Task details: What you return must be the full listing, word for word, with no images in it.
§ §
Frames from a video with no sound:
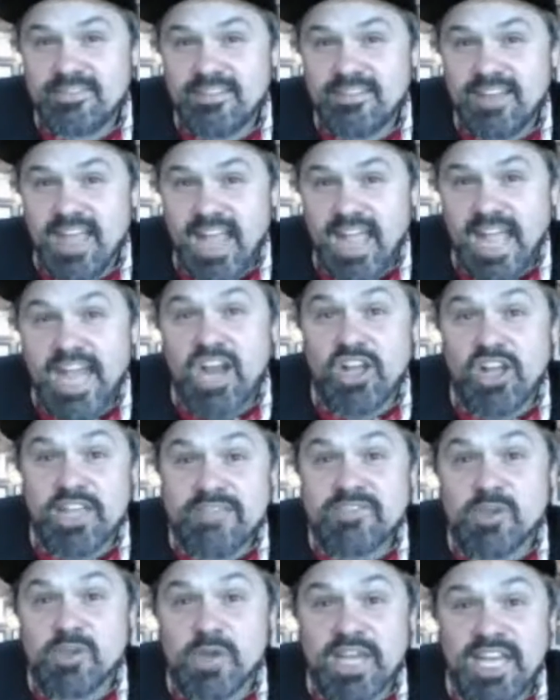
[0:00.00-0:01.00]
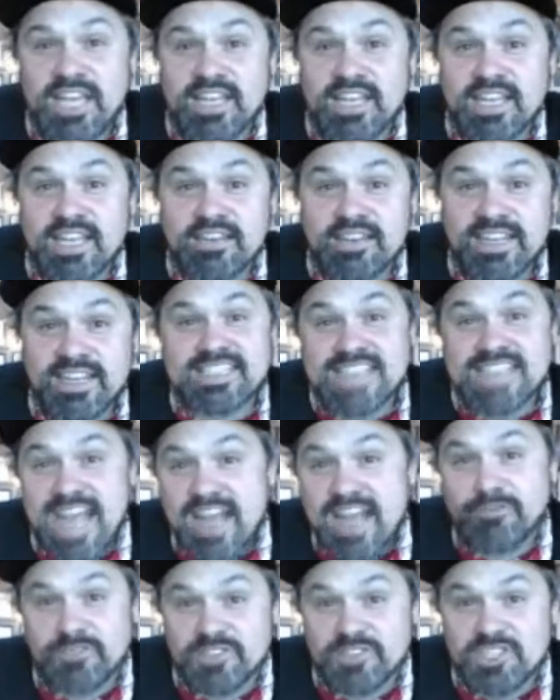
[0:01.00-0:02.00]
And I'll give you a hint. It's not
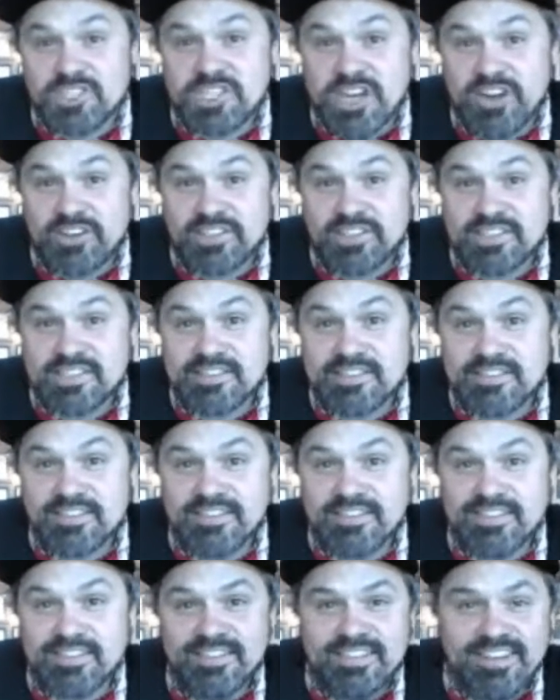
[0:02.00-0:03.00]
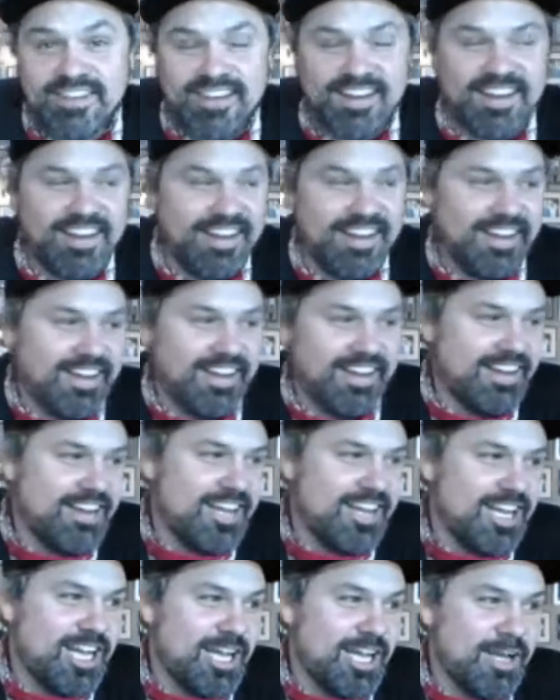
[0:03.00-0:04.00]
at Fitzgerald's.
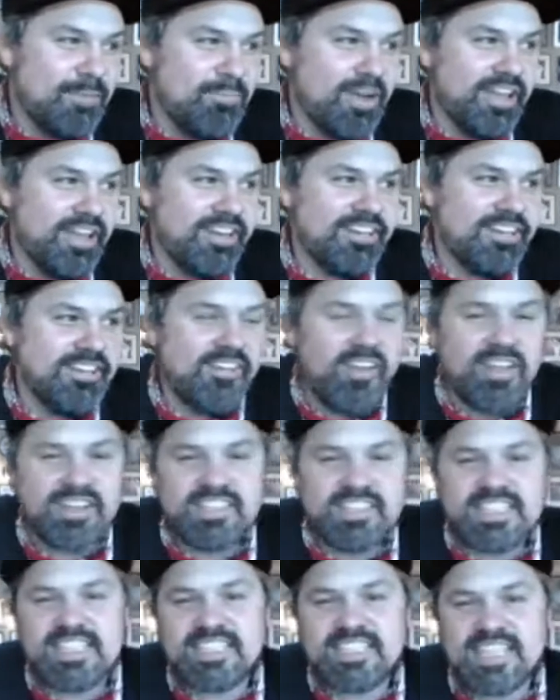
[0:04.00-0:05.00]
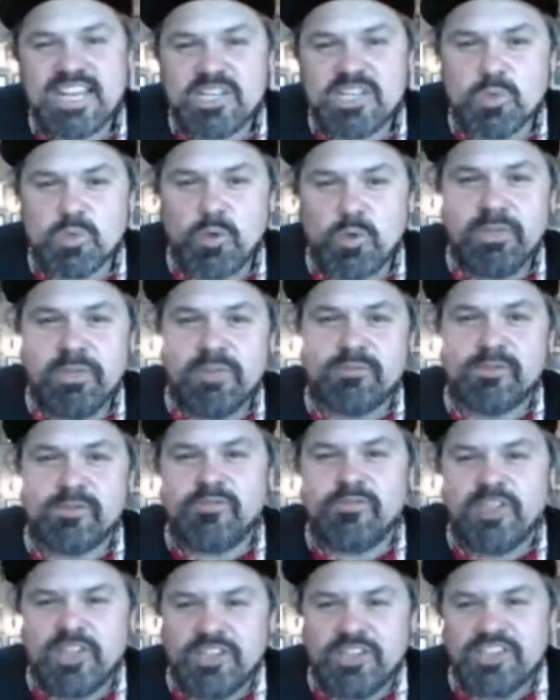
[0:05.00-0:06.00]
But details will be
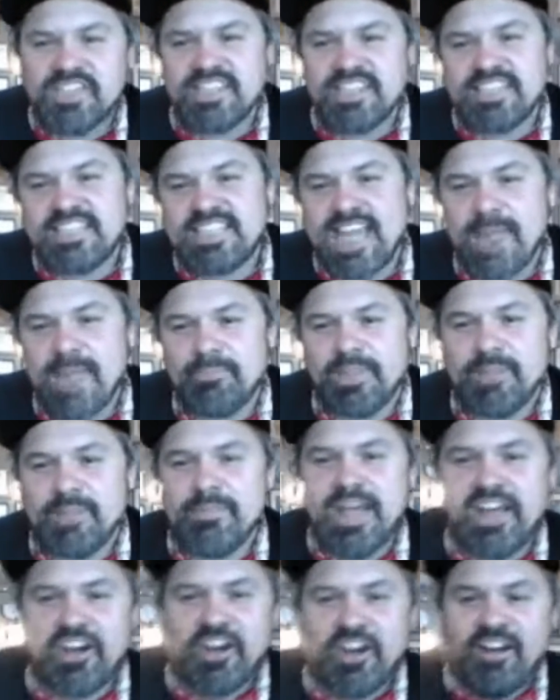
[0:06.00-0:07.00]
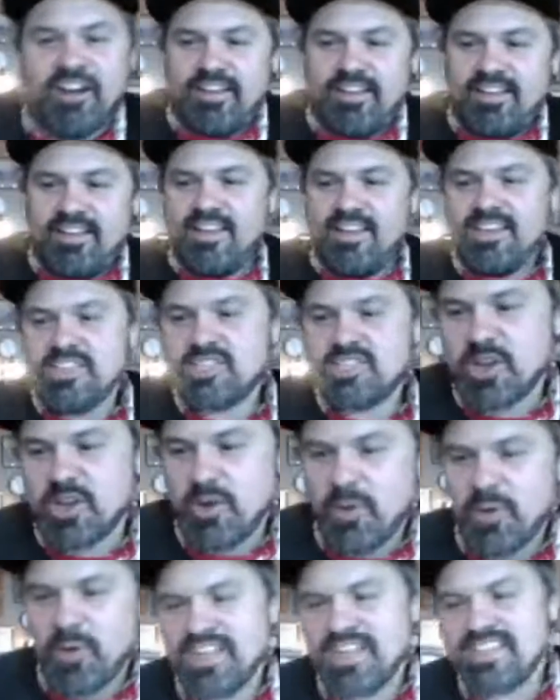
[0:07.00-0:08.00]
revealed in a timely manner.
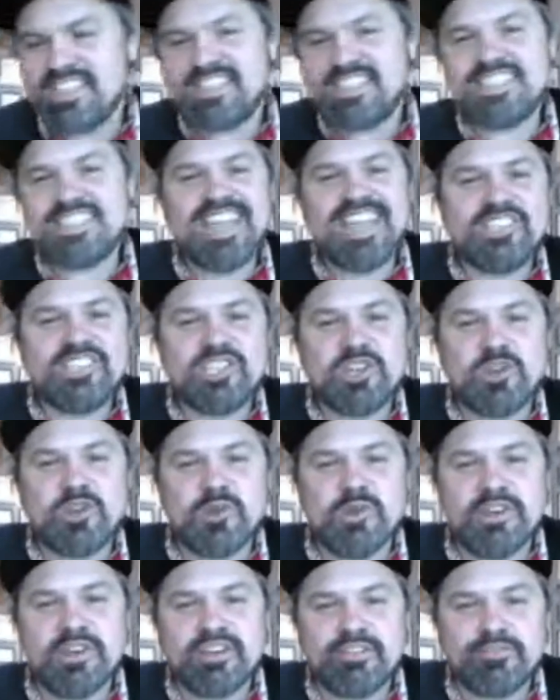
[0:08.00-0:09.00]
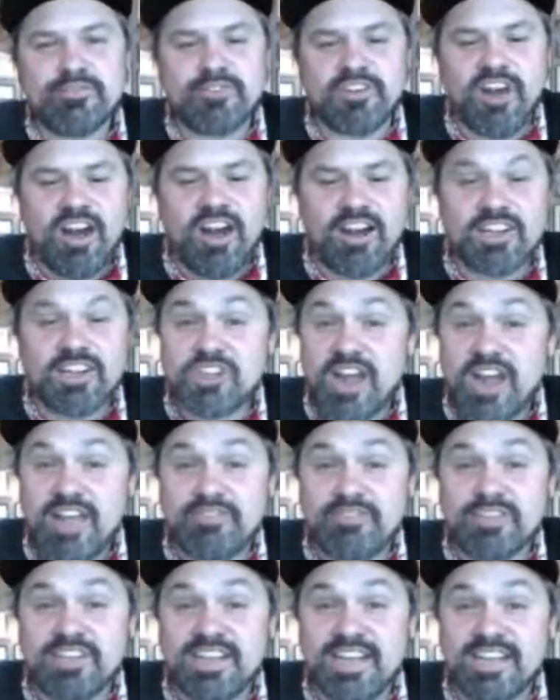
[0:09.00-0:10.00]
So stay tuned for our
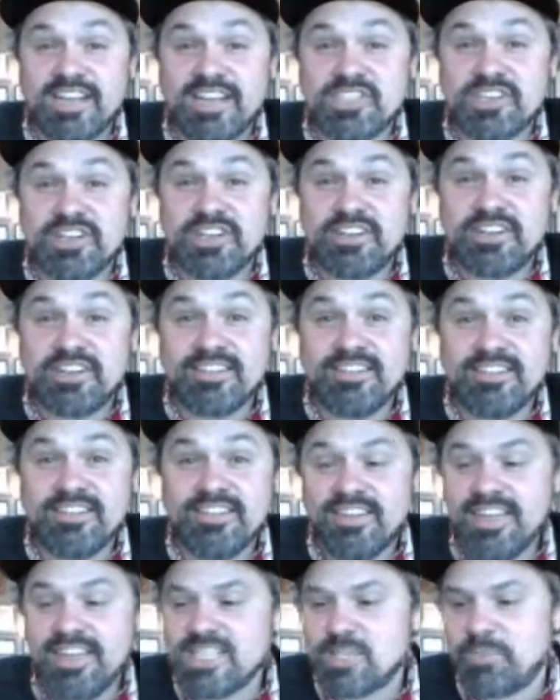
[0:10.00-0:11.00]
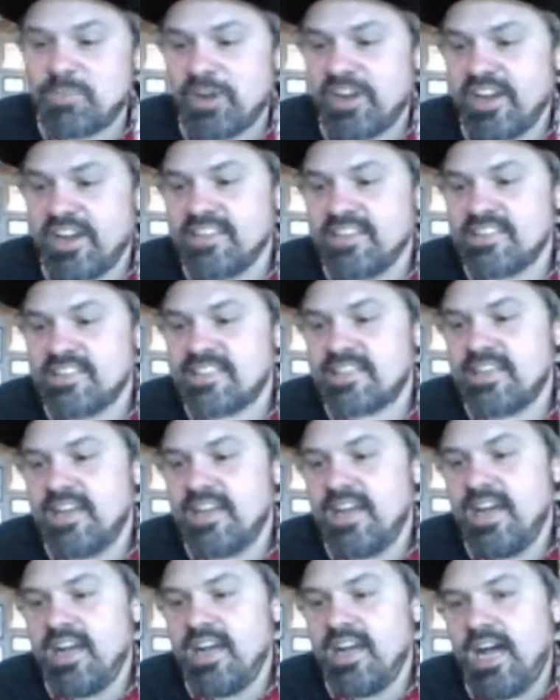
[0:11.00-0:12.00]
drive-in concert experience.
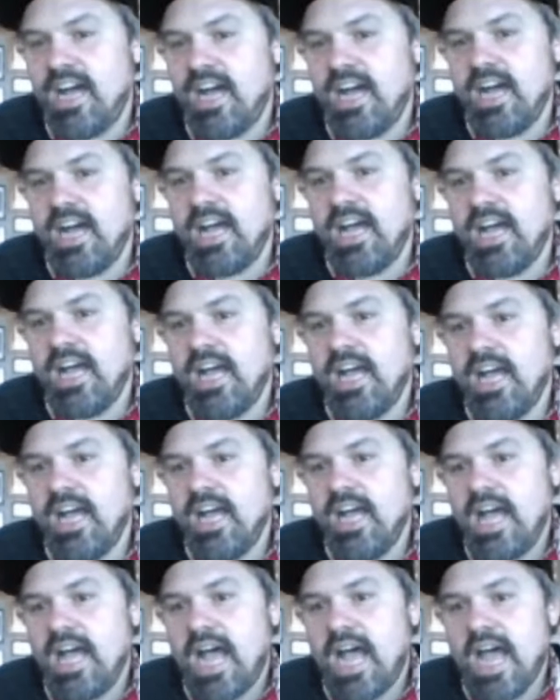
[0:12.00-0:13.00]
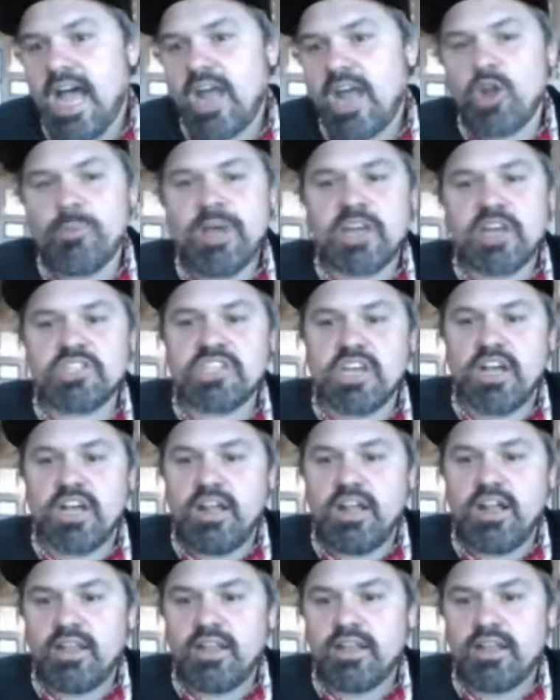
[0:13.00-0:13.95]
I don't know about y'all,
§ §
Expected answer:
Frames from a video with no sound:
[0:00.00-0:01.00]
[0:01.00-0:02.00]
And I'll give you a hint. It's not
[0:02.00-0:03.00]
[0:03.00-0:04.00]
at Fitzgerald's.
[0:04.00-0:05.00]
[0:05.00-0:06.00]
But details will be
[0:06.00-0:07.00]
[0:07.00-0:08.00]
revealed in a timely manner.
[0:08.00-0:09.00]
[0:09.00-0:10.00]
So stay tuned for our
[0:10.00-0:11.00]
[0:11.00-0:12.00]
drive-in concert experience.
[0:12.00-0:13.00]
[0:13.00-0:13.95]
I don't know about y'all,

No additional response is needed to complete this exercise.